With the establishment of the Republic, Campos Sales served as minister of justice in General Manoel Deodoro da Fonseca's governments and built the administrative and judicial basis of the new republic. Weathering the political conflicts of the 1890s, he was elected president in 1898. His administration is best known for the reconstruction of the nation's finances and the creation of the political process that characterized the Republic until 1930.

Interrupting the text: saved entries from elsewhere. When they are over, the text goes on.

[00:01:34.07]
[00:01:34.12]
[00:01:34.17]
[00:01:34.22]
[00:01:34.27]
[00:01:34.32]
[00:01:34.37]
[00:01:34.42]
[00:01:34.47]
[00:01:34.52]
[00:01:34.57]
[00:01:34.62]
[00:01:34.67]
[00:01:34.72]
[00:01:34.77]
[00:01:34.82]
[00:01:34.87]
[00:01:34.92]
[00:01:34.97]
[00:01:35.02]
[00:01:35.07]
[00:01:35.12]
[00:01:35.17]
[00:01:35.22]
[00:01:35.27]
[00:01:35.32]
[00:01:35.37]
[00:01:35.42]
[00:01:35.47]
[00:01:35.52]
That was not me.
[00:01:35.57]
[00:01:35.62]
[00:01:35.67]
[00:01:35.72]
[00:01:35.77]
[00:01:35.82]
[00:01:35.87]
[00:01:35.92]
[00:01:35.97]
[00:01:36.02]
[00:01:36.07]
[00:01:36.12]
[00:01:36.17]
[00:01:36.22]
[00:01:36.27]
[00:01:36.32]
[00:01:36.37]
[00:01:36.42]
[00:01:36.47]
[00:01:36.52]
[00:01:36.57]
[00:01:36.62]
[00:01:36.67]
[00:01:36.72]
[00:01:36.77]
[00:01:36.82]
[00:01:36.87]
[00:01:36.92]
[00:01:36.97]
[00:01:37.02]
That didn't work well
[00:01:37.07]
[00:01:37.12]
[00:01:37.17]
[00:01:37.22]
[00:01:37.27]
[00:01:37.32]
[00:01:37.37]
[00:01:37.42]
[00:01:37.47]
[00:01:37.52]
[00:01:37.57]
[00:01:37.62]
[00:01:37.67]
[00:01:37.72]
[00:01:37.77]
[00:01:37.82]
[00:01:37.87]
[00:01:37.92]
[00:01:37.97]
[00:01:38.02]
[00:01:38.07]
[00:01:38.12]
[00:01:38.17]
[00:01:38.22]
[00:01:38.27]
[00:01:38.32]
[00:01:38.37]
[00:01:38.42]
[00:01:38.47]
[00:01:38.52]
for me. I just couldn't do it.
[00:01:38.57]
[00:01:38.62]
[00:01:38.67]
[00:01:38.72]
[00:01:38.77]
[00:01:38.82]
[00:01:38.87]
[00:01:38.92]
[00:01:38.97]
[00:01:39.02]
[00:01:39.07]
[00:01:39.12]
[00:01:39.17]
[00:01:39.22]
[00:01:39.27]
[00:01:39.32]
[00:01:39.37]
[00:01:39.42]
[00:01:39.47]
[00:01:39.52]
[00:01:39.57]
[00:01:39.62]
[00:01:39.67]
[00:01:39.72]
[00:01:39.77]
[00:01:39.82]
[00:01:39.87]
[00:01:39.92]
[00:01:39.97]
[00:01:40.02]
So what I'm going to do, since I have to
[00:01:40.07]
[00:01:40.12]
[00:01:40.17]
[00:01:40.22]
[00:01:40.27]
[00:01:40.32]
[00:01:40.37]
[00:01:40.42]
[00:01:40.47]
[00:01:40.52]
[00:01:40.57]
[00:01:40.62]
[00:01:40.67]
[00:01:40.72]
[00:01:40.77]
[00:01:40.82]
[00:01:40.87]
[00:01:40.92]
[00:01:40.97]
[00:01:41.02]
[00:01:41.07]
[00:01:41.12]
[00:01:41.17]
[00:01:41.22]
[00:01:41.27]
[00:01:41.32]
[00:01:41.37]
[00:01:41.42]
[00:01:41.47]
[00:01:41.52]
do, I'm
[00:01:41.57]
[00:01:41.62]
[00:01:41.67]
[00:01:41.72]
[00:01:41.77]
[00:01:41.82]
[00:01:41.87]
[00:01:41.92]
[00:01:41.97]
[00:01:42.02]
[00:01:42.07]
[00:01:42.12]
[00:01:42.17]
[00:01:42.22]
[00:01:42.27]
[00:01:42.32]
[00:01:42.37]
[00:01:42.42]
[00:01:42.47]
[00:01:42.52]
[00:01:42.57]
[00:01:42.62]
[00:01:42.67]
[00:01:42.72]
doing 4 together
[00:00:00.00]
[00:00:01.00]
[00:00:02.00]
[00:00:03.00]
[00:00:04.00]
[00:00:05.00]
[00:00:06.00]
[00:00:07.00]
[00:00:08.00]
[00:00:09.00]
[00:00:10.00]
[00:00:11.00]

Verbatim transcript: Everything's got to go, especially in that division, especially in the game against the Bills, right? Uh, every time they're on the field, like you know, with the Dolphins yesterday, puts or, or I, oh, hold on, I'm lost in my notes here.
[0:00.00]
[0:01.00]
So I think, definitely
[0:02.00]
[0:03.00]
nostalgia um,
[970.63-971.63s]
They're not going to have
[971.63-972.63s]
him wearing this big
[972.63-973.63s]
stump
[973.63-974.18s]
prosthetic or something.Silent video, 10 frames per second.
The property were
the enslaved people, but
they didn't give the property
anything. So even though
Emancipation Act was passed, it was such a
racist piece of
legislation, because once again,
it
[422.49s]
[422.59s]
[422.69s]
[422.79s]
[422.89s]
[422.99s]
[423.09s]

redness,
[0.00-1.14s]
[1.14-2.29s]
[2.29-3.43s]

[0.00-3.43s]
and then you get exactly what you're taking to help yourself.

In the economic crisis characterized by rampant inflation and speculation, known as the Encilhamento, Campos Sales made financial reconstruction the priority of the administration. Bolstered by the "funding loan" he negotiated with the Rothschilds, the government carried out deflationary currency policies, cut spending, abandoned public works, increased taxes and tariffs, and emphasized agriculture over industry. Notwithstanding considerable unpopularity for his policies, by 1902 Campos Sales had rehabilitated the national finances and international credit.
Elected in an atmosphere of regional revolts and fractious party politics, Campos Sales proclaimed himself above partisan politics. He articulated the Política dos Governadores, in which incumbent state governments supplied loyal federal congressional delegations in exchange for nonintervention in state affairs. Relying heavily on the larger states' economic and demographic strengths, the political system revolved around São Paulo and Minas Gerais. This reciprocity created a hierarchy of interlocking interests and loyalties down to the coroneis, the local bosses who delivered the votes for patronage and financial favors.
Sales died in Santos, São Paulo.
See alsoCoronel, Coronelismo .
BIBLIOGRAPHY
Manuel Ferraz De Campos Sales, Da propaganda a presidencia (1908; repr. 1983).
Celio Debes, Campos Sales: Perfil de um estadista, 2 vols. (1978).
Additional Bibliography
Camargo de Villegas, María Zelia de. El gobierno de Manuel Ferraz de Campos Salles, el restaurador de las finanzas, 1898–1902. Caracas: Instituto de Altos Estudios de América Latina, 1993.